Emmanuel Macron et le Liban : entre maladresses et inexpérience…
Dans un article du mois d’août, je laissais apparaître mon pessimisme sur le Liban : « Ce ne sont pas les rodomontades du Président français qui tireront le Liban d’une impasse structurelle : une nation ne peut être constituée de tribus rivales. C’est une évidence que les Français devraient méditer… »
Très attaché à ce pays dont les liens avec la France sont anciens et profonds, j’ai espéré que l’action du Président français, fondée comme on pouvait le croire sur la connaissance de la situation que les services qui l’entourent doivent lui apporter, démente mon pessimisme. Hélas, le chef de l’État a échoué en ajoutant à sa méconnaissance du terrain un style d’une maladresse surprenante.
Le marasme économique qui conduit le Liban à la banqueroute, et qu’a révélé la terrible explosion du 4 août aux yeux du monde entier, dont les regards étaient jusqu’alors fixés sur le Covid-19, limite considérablement l’autonomie du pays qui a le plus grand besoin de l’aide internationale. Il n’était donc nullement nécessaire d’humilier ses dirigeants qui ne sont ni aveugles ni sourds. Perdre la face est, pour eux, la pire des épreuves, pire que de risquer sa vie. Le nombre des hommes politiques libanais assassinés montre que le courage est au moins aussi présent chez eux que la soif du pouvoir et la corruption dont on les accuse.
Il fallait donc les traiter avec respect et non tenter de les mettre au ban d’un peuple en colère. Certes, la rue a semblé bien accueillir la sévérité du discours présidentiel français, mais il n’y a pas qu’une rue au Liban, surtout des communautés et des fiefs qui réagissent différemment. Les partis entretiennent des relations privilégiées, et néanmoins mouvantes, avec des puissances étrangères, les sunnites avec les puissances du Golfe et, donc, « l’Occident », les chiites avec l’Iran dont le Hezbollah, seule faction à la fois politique et militaire, est le bras armé. Israël veut, avec le soutien américain, la destruction de la menace chiite à sa frontière. La Syrie joue toujours un rôle important chez son voisin. Quant aux chrétiens, ils sont divisés entre les partisans du président Aoun, allié aux chiites, et ceux qui, avec Samir Geagea, sont dans la tradition maronite pro-occidentale.
La France demeure très présente au pays du Cèdre. Mais cette présence a toujours reposé sur une amitié particulière avec la communauté catholique maronite qui détient constitutionnellement la présidence. Même la république laïque n’avait pas ignoré cette réalité. La France a été timorée dans son soutien aux chrétiens durant la guerre civile entre 1975 et 1990. Ceux-ci ont perdu leur position dominante sur l’échiquier politique et se sont divisés.

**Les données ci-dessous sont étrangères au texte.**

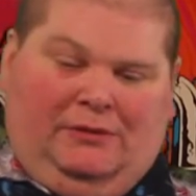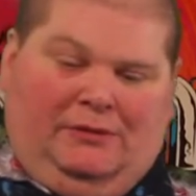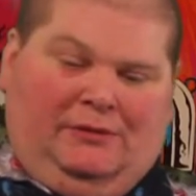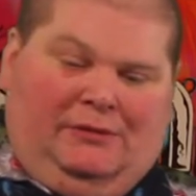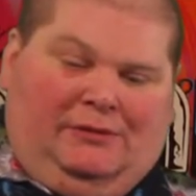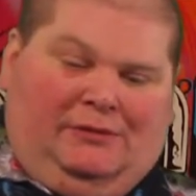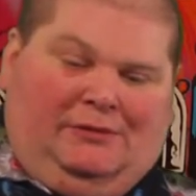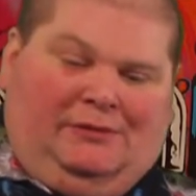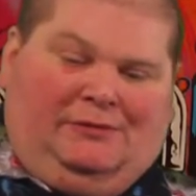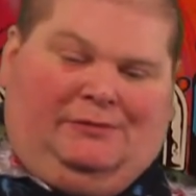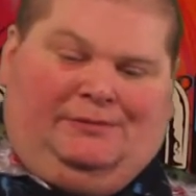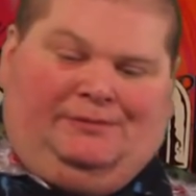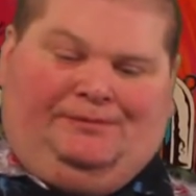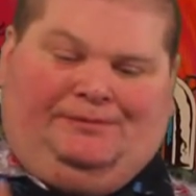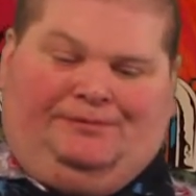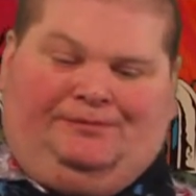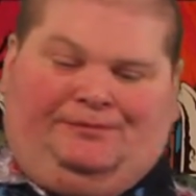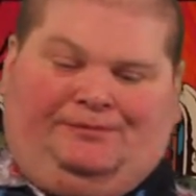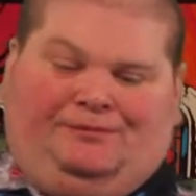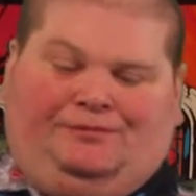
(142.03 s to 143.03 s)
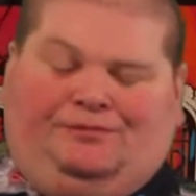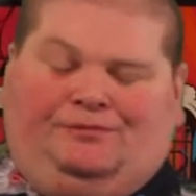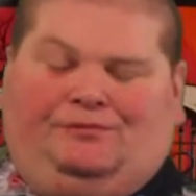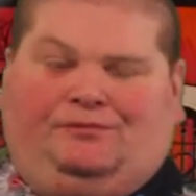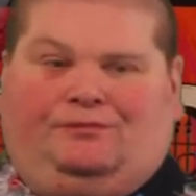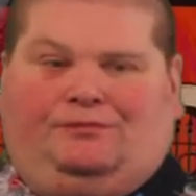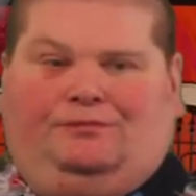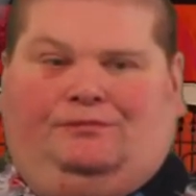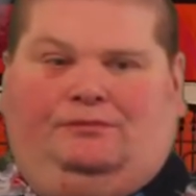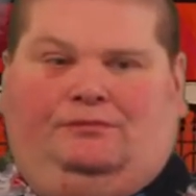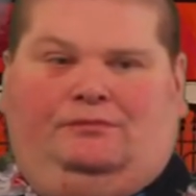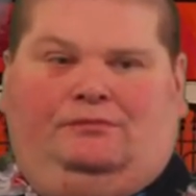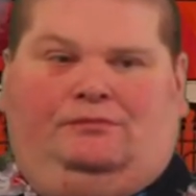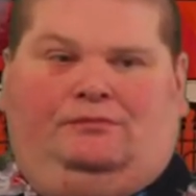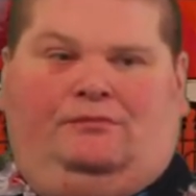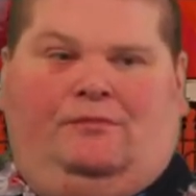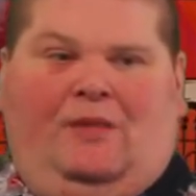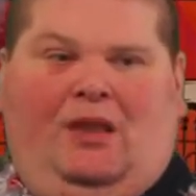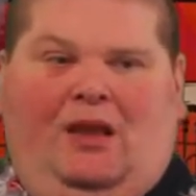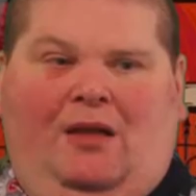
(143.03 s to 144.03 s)

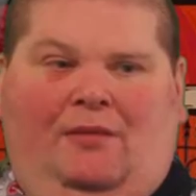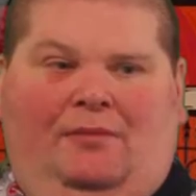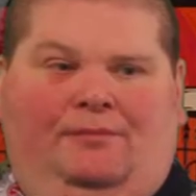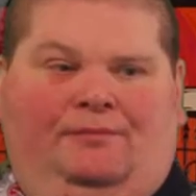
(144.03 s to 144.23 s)
Nobody speaks.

Or, ils étaient, qu’on le veuille ou non, la raison d’être du Liban auquel ils apportaient leur aptitude à une certaine démocratie en même temps qu’une ouverture sur le monde que leur attribuait leur originalité dans la région. Le contact avec les chrétiens et les sunnites était relativement facile, pour M. Macron. Il était plus délicat avec les chiites, comme en a témoigné la malencontreuse algarade infligée au journaliste Malbrunot qui avait rendu publique la rencontre du président avec le Hezbollah, organisation classée terroriste par Washington. Or, la position de cette organisation au sein du gouvernement de Beyrouth, sa puissance militaire, son lien avec l’Iran la rendent incontournable.
Il était nécessaire que la France s’entretienne avec elle, mais il n’était pas indispensable que le Président français, en transformant une action diplomatique délicate en spectacle de promotion personnelle, soit en première ligne de manière à indisposer ses alliés. Comme le Hezbollah est, en fait, la principale cible d’une réforme en profondeur du Liban voulue par les Occidentaux, son chef, auquel M. Macron demandait de prouver qu’il était libanais, s’est fait un malin plaisir de brandir la dignité de son pays face à l’ingérence française : « Nous avons salué le Président Macron lors de sa visite, mais pas sur la base qu’il soit le procureur, l’enquêteur, le juge, le dirigeant et le gouverneur du Liban. » Subtile ironie à l’encontre de celui qui pourfend sans mesure le colonialisme…
La tentative du Président français d’échapper au brouillard « covidien » de la politique intérieure en s’ébrouant sur la scène internationale, de la Libye à l’Arménie, accroît malheureusement les doutes sur son inexpérience.